### AIM OF THE TASK
Give the listing below again exactly, but without any of its pictures.
━━━━
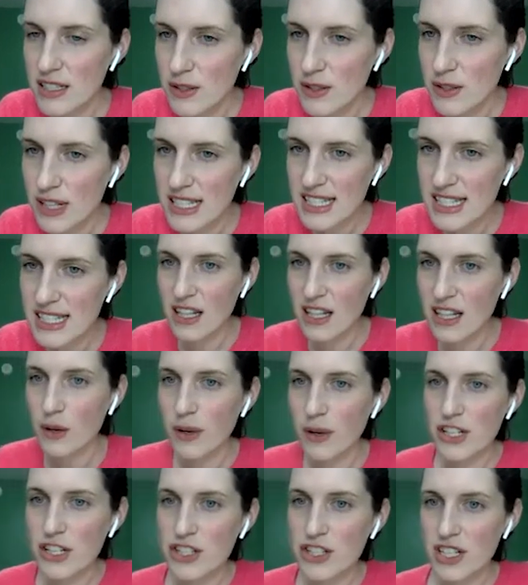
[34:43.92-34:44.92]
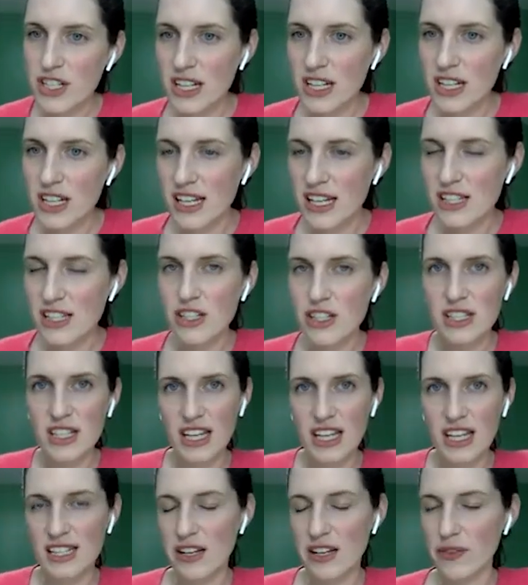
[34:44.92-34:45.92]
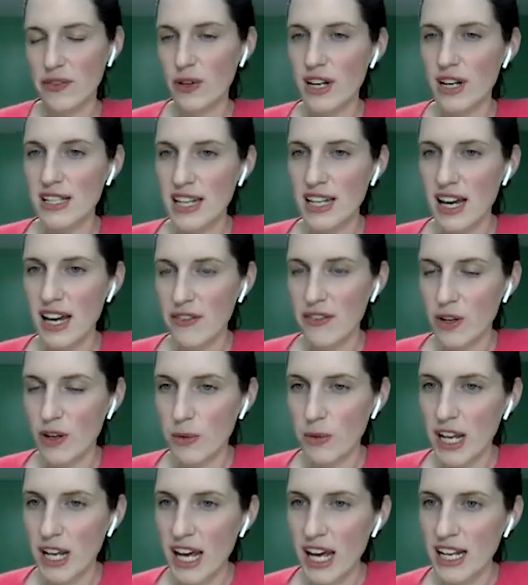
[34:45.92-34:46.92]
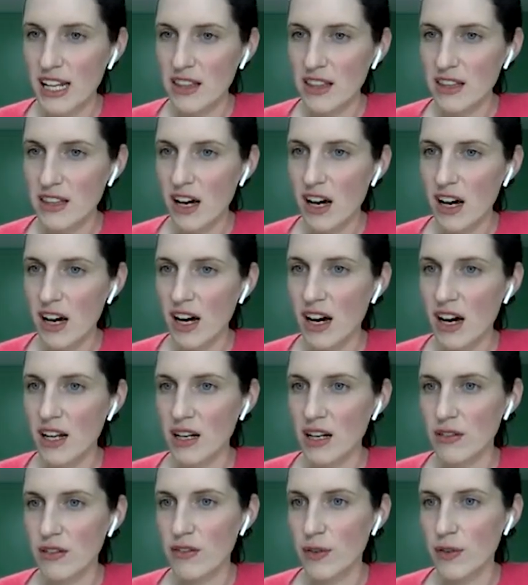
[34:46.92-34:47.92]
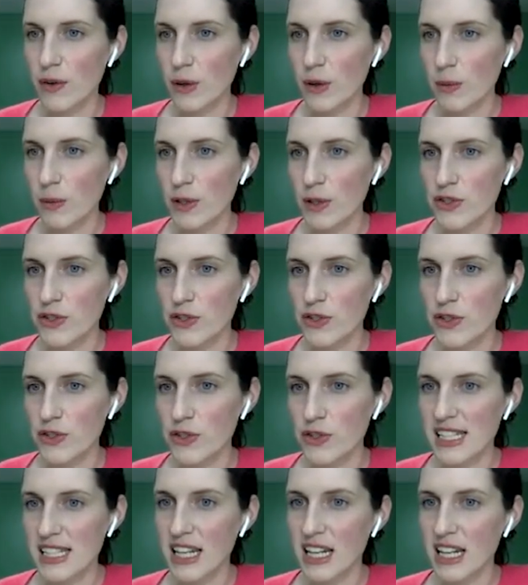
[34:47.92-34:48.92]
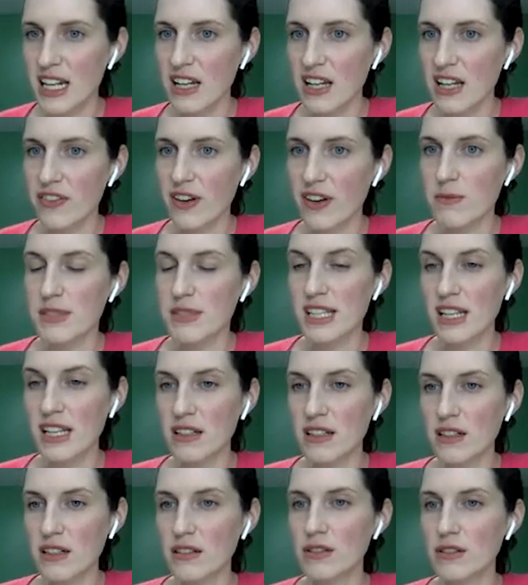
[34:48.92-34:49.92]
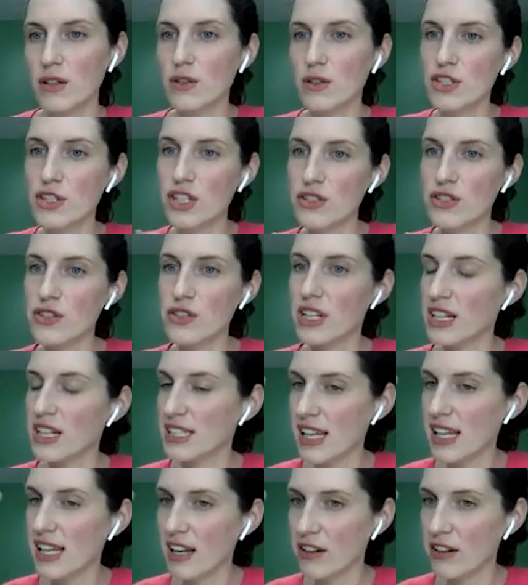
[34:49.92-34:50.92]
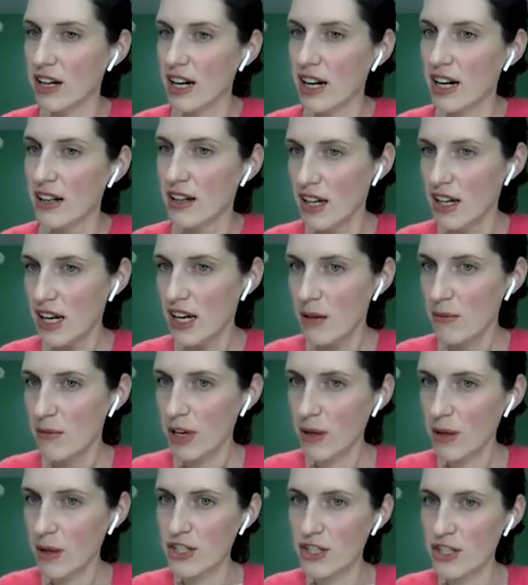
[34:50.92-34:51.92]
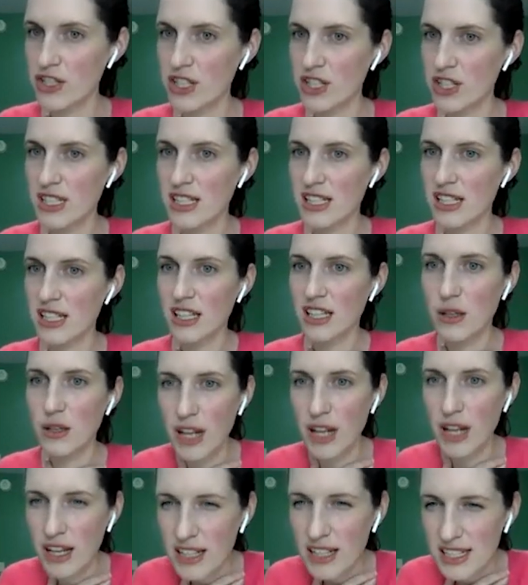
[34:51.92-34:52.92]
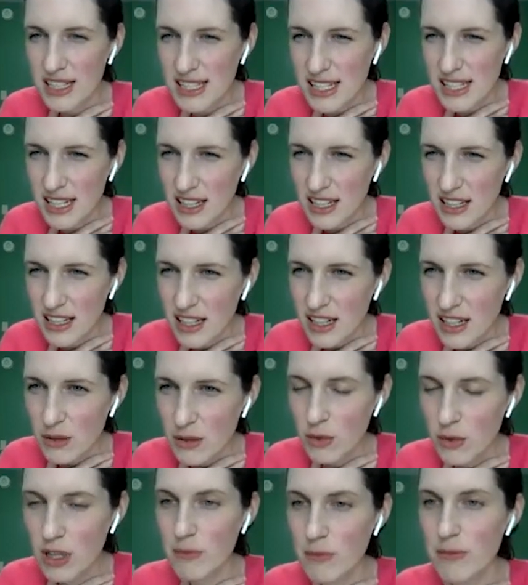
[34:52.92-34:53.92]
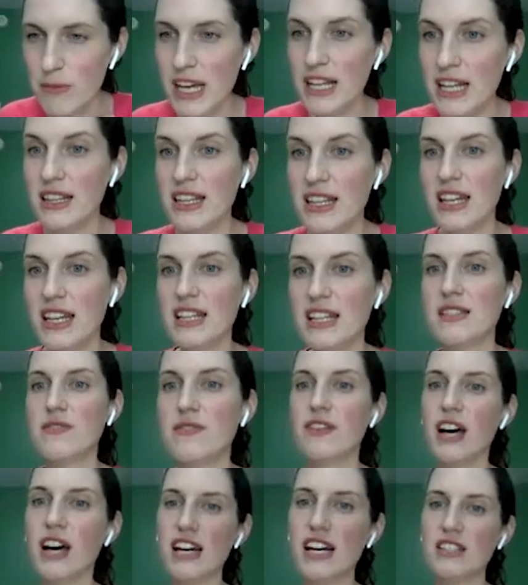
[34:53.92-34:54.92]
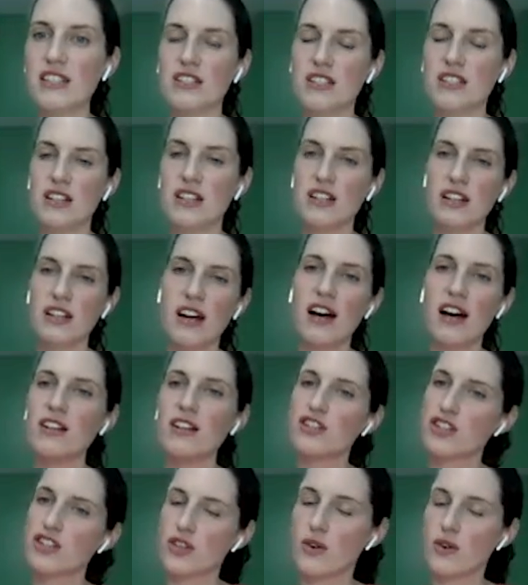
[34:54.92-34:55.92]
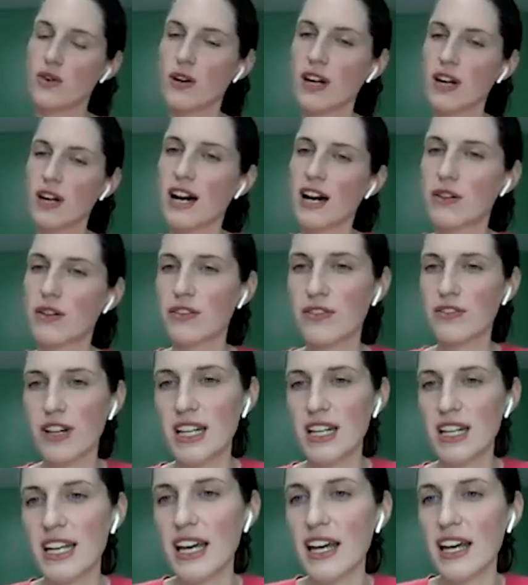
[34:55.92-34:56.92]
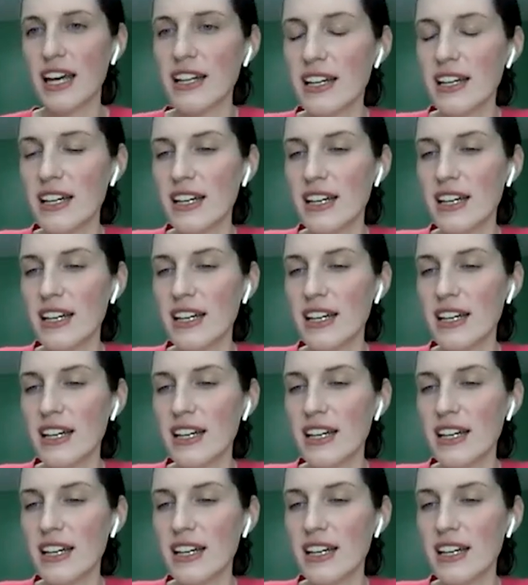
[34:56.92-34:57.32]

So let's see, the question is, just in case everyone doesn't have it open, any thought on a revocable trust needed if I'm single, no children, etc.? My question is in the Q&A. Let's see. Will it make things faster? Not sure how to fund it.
━━━━
### PROBLEM SOLUTION
[34:43.92-34:44.92]
[34:44.92-34:45.92]
[34:45.92-34:46.92]
[34:46.92-34:47.92]
[34:47.92-34:48.92]
[34:48.92-34:49.92]
[34:49.92-34:50.92]
[34:50.92-34:51.92]
[34:51.92-34:52.92]
[34:52.92-34:53.92]
[34:53.92-34:54.92]
[34:54.92-34:55.92]
[34:55.92-34:56.92]
[34:56.92-34:57.32]

So let's see, the question is, just in case everyone doesn't have it open, any thought on a revocable trust needed if I'm single, no children, etc.? My question is in the Q&A. Let's see. Will it make things faster? Not sure how to fund it.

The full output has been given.